Jason / Paul O’Brien Indeed. And it’s built mostly around MIT – as a source of technology, and folks ready to commercialize it. (Note, I was there – helped start the MIT Enterprise Forum – where we helped folks, who had already gotten started, pursue their next round of funding.) Based on that experience, and some later projects, it’s become very clear that a successful startup ecosystem needs something to build on – either a source of technology (a university, a national lab), or a target – a source of problems to solve – like a military facility (Rome Labs, the Air Force Research Lab in Dayton), or a city badly in need of redevelopment (lots of entrepreneurial activity sprang up in Detroit in recent years).
I love what you are pointing out. 3 years ago I made a small research on 30 countries speaking with entrepreneurs, accelerators and VCs to discover that the startup ecosystem is imperfect.
That’s what brought me to think that funding should be the natural consequence of a sustainable growth. Instead than the hardest milestone of every startup.
Differently than you, I don’t see the startup ecosystem as investors centered
Ah but dig deeper in my article; I don’t see startup ecosystems as investor centered and in fact even pointed out that what I’m saying does not mean startup should (or only count) if they raise capital. What I’m observing is that investors are a barometer… IF the volume of startups is growing AND the ecosystem is effective THEN venture capital would follow. So, if it doesn’t, A or B is failing to deliver.
Startups today often chase investor expectations rather than authentic, mission-driven impact.
This raises the question: Are we prioritizing the right metrics for sustainable success, or merely reinforcing short-term gains?
Great share, Paul O’Brien??
Cheers Sidney Evans, I think I’ve simplified it into a formula or sorts, because some discussions elsewhere misunderstood me to be claiming raising capital and VCs are most important (that’s not at all what I’m saying).

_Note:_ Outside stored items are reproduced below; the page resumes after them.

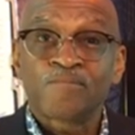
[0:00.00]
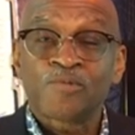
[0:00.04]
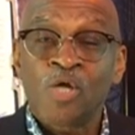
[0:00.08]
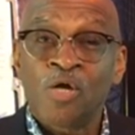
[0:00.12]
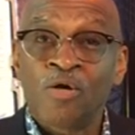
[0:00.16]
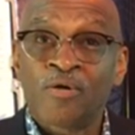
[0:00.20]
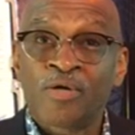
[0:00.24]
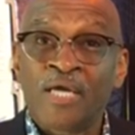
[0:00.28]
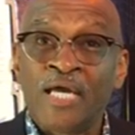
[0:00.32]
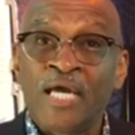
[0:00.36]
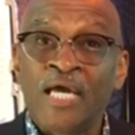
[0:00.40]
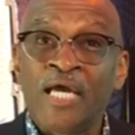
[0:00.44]

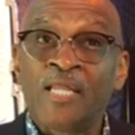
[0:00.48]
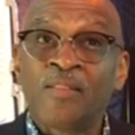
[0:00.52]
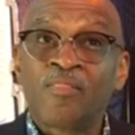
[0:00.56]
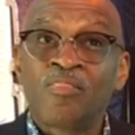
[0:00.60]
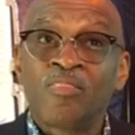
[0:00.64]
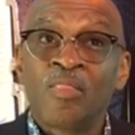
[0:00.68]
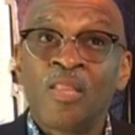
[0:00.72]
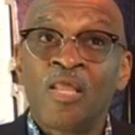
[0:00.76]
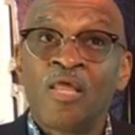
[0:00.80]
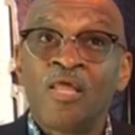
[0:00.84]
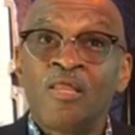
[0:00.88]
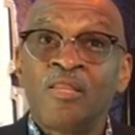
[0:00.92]
Okay?
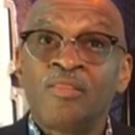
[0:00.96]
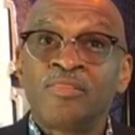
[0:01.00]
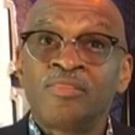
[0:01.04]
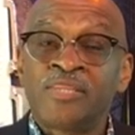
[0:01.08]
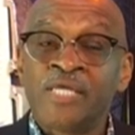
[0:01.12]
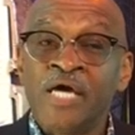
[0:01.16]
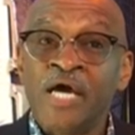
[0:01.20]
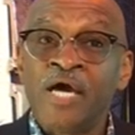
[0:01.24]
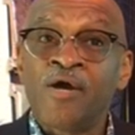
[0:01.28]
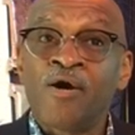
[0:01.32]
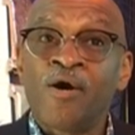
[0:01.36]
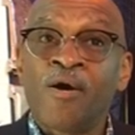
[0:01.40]

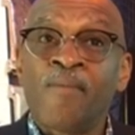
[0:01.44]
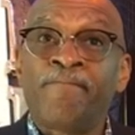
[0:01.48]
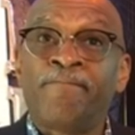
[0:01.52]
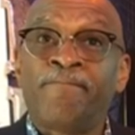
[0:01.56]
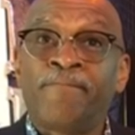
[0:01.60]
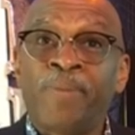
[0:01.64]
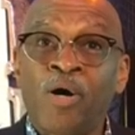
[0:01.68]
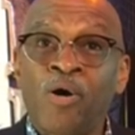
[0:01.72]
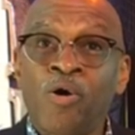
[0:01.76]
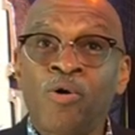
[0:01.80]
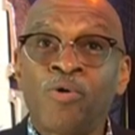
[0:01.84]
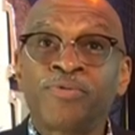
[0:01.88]
They are
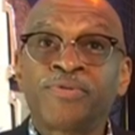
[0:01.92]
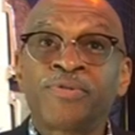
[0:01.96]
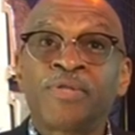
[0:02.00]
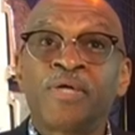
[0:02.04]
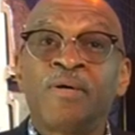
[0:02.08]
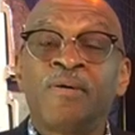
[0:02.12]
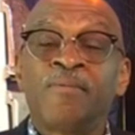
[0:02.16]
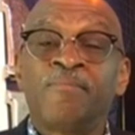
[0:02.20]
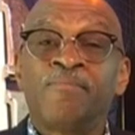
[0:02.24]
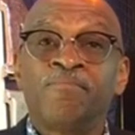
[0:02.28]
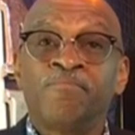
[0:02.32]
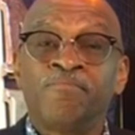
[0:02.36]
both
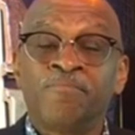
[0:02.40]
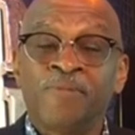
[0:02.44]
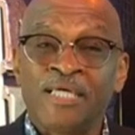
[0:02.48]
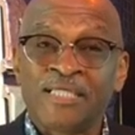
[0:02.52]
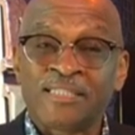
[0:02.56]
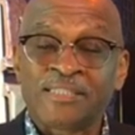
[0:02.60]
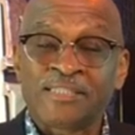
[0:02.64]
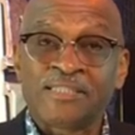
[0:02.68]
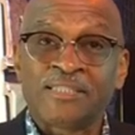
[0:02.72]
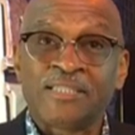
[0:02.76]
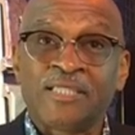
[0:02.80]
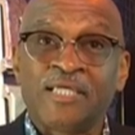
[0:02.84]

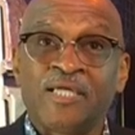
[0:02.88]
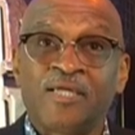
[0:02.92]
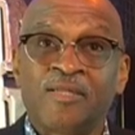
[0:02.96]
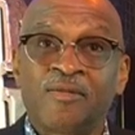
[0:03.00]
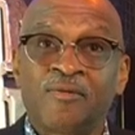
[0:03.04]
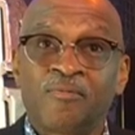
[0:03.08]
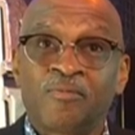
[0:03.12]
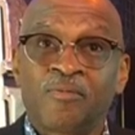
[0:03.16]
missing.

IF the quantity of startups is growing in the region AND the ecosystem is effective in helping them THEN venture capital would follow. That is, we’d see a relative increase in overall venture capital investment. And, if we don’t, A, B, or C is broken.
Awesome Paul O’Brien
Excellent article! Agree 100%.
Insightful post! Focusing on building sustainable startups rather than just showcasing them is crucial for long-term success.
Incredible insights!
Focusing on true value and sustainability is key to a thriving startup ecosystem.

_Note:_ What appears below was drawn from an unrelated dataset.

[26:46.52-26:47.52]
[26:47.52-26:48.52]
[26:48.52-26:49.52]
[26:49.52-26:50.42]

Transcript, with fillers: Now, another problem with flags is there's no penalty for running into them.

Let’s drive meaningful change together!
re: Ecosystems must align with investor demand,
But isn’t this a Catch 22? Isn’t there a point of diminishing returns? As in, the startup is too focused on investors and not enough on The Market? Isn’t that part of the current problem? To much of The Startup Industrial Complex and not enough actual serving of The Market?
For example, at the enterprise level, there’s the famous CM Christensen “The Innovator’s Dilemma.” It’s a great theory, but one that I find incomplete, if not wrong. Hear me out…

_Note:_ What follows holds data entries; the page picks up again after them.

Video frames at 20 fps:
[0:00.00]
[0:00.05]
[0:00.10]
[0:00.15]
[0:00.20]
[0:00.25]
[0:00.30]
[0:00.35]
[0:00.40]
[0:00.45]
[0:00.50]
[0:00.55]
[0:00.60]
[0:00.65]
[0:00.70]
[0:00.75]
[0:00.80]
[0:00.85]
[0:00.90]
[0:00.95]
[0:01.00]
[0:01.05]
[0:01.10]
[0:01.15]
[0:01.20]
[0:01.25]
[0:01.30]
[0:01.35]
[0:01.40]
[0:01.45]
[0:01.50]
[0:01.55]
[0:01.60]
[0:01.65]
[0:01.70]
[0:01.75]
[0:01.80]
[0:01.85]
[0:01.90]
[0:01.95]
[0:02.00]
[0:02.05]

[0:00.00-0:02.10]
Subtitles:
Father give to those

When we run down all the usual examples (e.g. Kodak, Blockbuster, etc.) they all have one thing in common… they were publicly traded companies. They were legally obligated to serve their shareholders. That’s manifests itself an (unhealthy) obsession with quarterly results. Those companies failed because they were focused on Wall Street and not on Main Street. They didn’t lack the ability to innovate. They lacked the incentive and a vision beyond the next financial results meeting. Netflix? It did not have that same constraint.
Startups overfocused on investors feels like a problem to me. But maybe it’s just me? That’s nothing new ?
Mark Simchock I teach (advise) that founders should think of investors as the high water mark, not a necessity. That, if you can figure out how to build a company that is valuable to investors, the rest is relatively easy (journalists, partners, and customers) – because investors would only be interested if you have built a company that would be interesting to everyone else.
So no, I don’t think there is a catch-22 because I’m not proposing that all startups should seek funding (or need it).
What I’m pointing out is that investment is a barometer though, in any event.
That, IF the volume of startups in a region is growing (see: Austin) AND the ecosystem is efficient (see; San Diego) THEN we can expect that venture capital will follow that to take advantage of it.
So, when C doesn’t happen, we can accurately conclude that A or B (or both) must not be working.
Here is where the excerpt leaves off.